• [ENTRIES PROVIDED]
BEGIN

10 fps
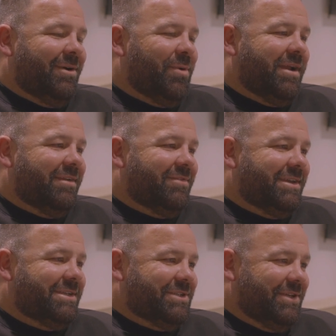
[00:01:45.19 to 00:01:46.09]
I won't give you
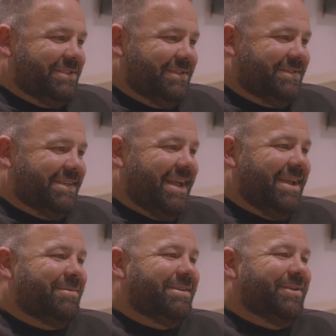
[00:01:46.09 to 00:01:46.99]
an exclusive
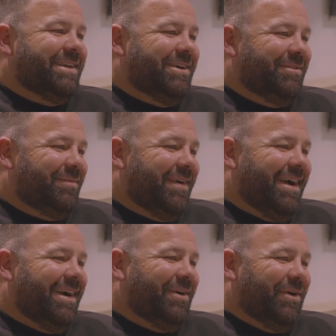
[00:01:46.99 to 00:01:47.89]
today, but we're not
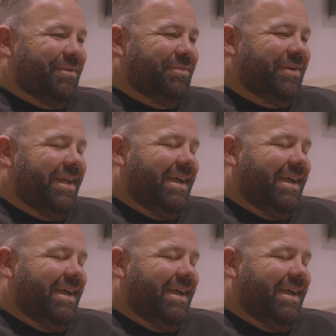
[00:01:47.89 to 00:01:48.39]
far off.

END
BEGIN

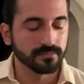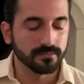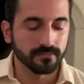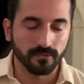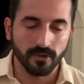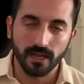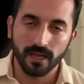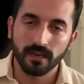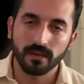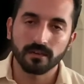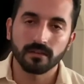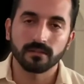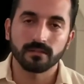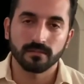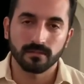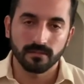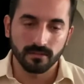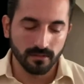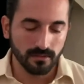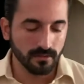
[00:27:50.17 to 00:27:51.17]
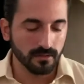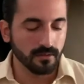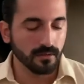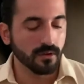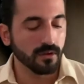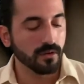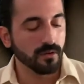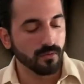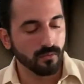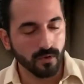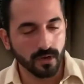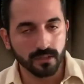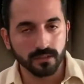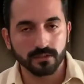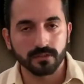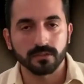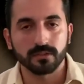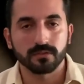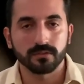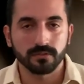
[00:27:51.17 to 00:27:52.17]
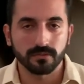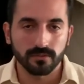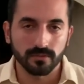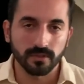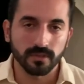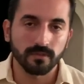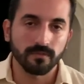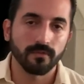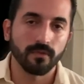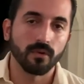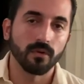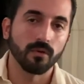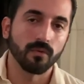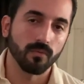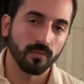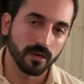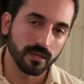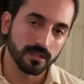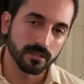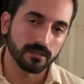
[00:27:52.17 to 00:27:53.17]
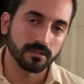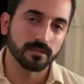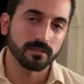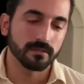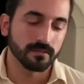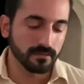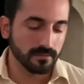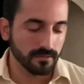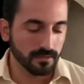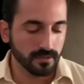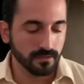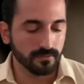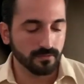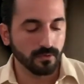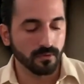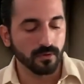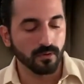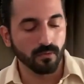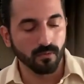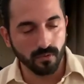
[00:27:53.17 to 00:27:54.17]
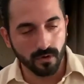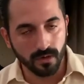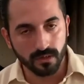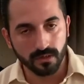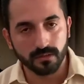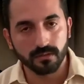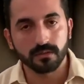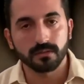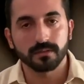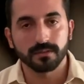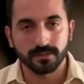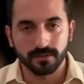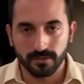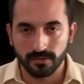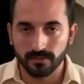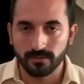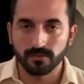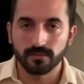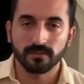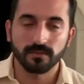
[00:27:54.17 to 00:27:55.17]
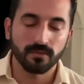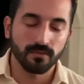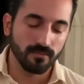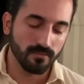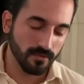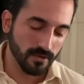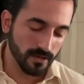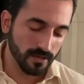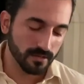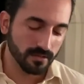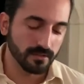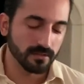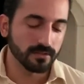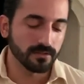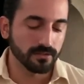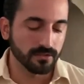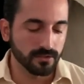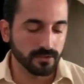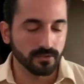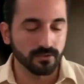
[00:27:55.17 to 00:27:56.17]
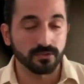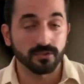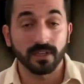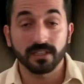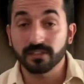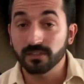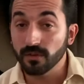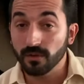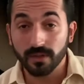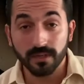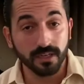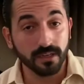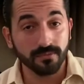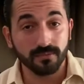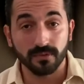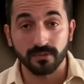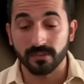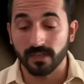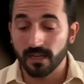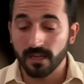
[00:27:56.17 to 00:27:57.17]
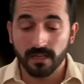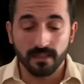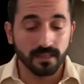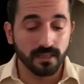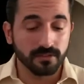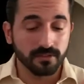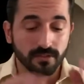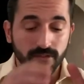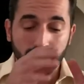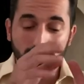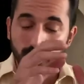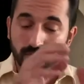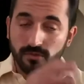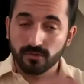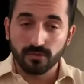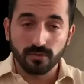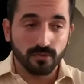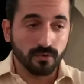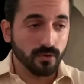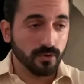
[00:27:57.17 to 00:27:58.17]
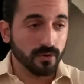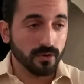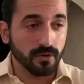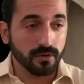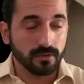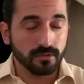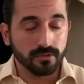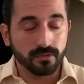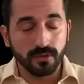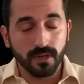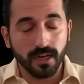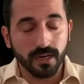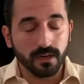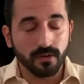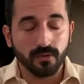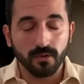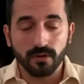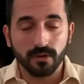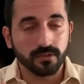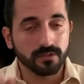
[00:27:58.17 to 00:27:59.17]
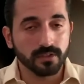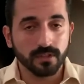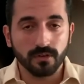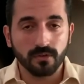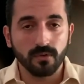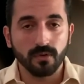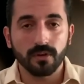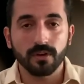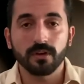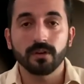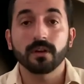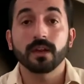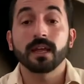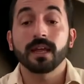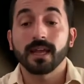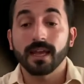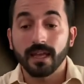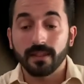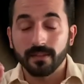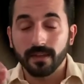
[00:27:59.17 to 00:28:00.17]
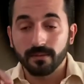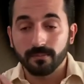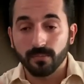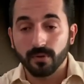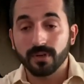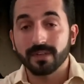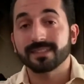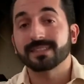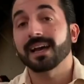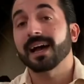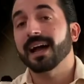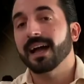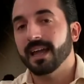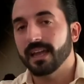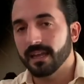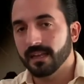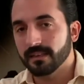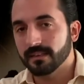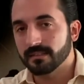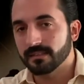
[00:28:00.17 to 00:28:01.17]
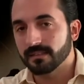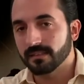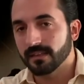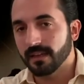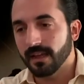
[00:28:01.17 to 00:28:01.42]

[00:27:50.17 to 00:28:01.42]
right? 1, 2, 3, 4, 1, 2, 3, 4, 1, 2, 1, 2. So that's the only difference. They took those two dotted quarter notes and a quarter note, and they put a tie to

END

• [WHAT YOU ARE ASKED TO DO]
Look above for the line with "[00:27:56.17 to 00:27:57.17]" and the line with "[00:28:01.17 to 00:28:01.42]". Output those two and everything between them exactly, pictures excluded.

• [TASK RESULT]
[00:27:56.17 to 00:27:57.17]
[00:27:57.17 to 00:27:58.17]
[00:27:58.17 to 00:27:59.17]
[00:27:59.17 to 00:28:00.17]
[00:28:00.17 to 00:28:01.17]
[00:28:01.17 to 00:28:01.42]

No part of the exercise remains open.